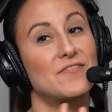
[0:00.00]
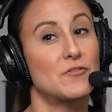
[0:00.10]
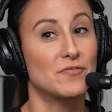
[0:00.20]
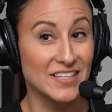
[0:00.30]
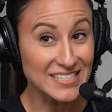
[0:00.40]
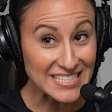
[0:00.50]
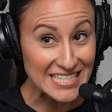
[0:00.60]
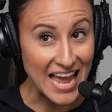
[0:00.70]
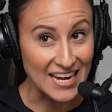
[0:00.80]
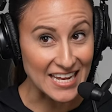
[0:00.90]
if you've listened
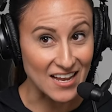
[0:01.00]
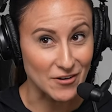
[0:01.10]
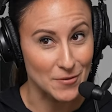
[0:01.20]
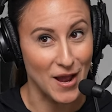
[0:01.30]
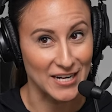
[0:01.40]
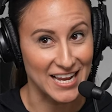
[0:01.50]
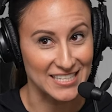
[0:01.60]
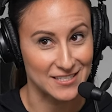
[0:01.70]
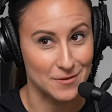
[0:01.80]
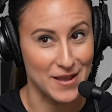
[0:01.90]
to any of our
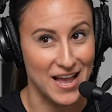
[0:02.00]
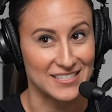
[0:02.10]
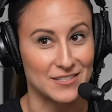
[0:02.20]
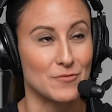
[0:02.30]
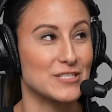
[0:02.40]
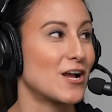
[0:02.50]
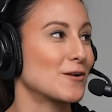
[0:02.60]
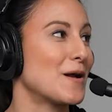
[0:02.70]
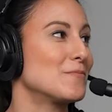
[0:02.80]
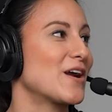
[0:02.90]
podcasts in the past, we talk
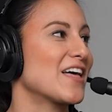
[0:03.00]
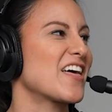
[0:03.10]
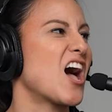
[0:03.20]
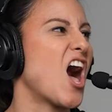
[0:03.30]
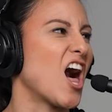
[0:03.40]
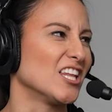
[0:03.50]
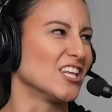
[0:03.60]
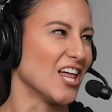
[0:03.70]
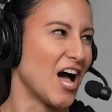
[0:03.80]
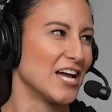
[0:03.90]
about breath a
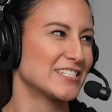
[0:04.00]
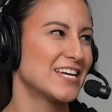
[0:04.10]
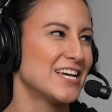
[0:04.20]
lot.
* * * * * * * * *
Work request: Leave images out of the retyped records; keep all else exact.

Solution to this exercise:
[0:00.00]
[0:00.10]
[0:00.20]
[0:00.30]
[0:00.40]
[0:00.50]
[0:00.60]
[0:00.70]
[0:00.80]
[0:00.90]
if you've listened
[0:01.00]
[0:01.10]
[0:01.20]
[0:01.30]
[0:01.40]
[0:01.50]
[0:01.60]
[0:01.70]
[0:01.80]
[0:01.90]
to any of our
[0:02.00]
[0:02.10]
[0:02.20]
[0:02.30]
[0:02.40]
[0:02.50]
[0:02.60]
[0:02.70]
[0:02.80]
[0:02.90]
podcasts in the past, we talk
[0:03.00]
[0:03.10]
[0:03.20]
[0:03.30]
[0:03.40]
[0:03.50]
[0:03.60]
[0:03.70]
[0:03.80]
[0:03.90]
about breath a
[0:04.00]
[0:04.10]
[0:04.20]
lot.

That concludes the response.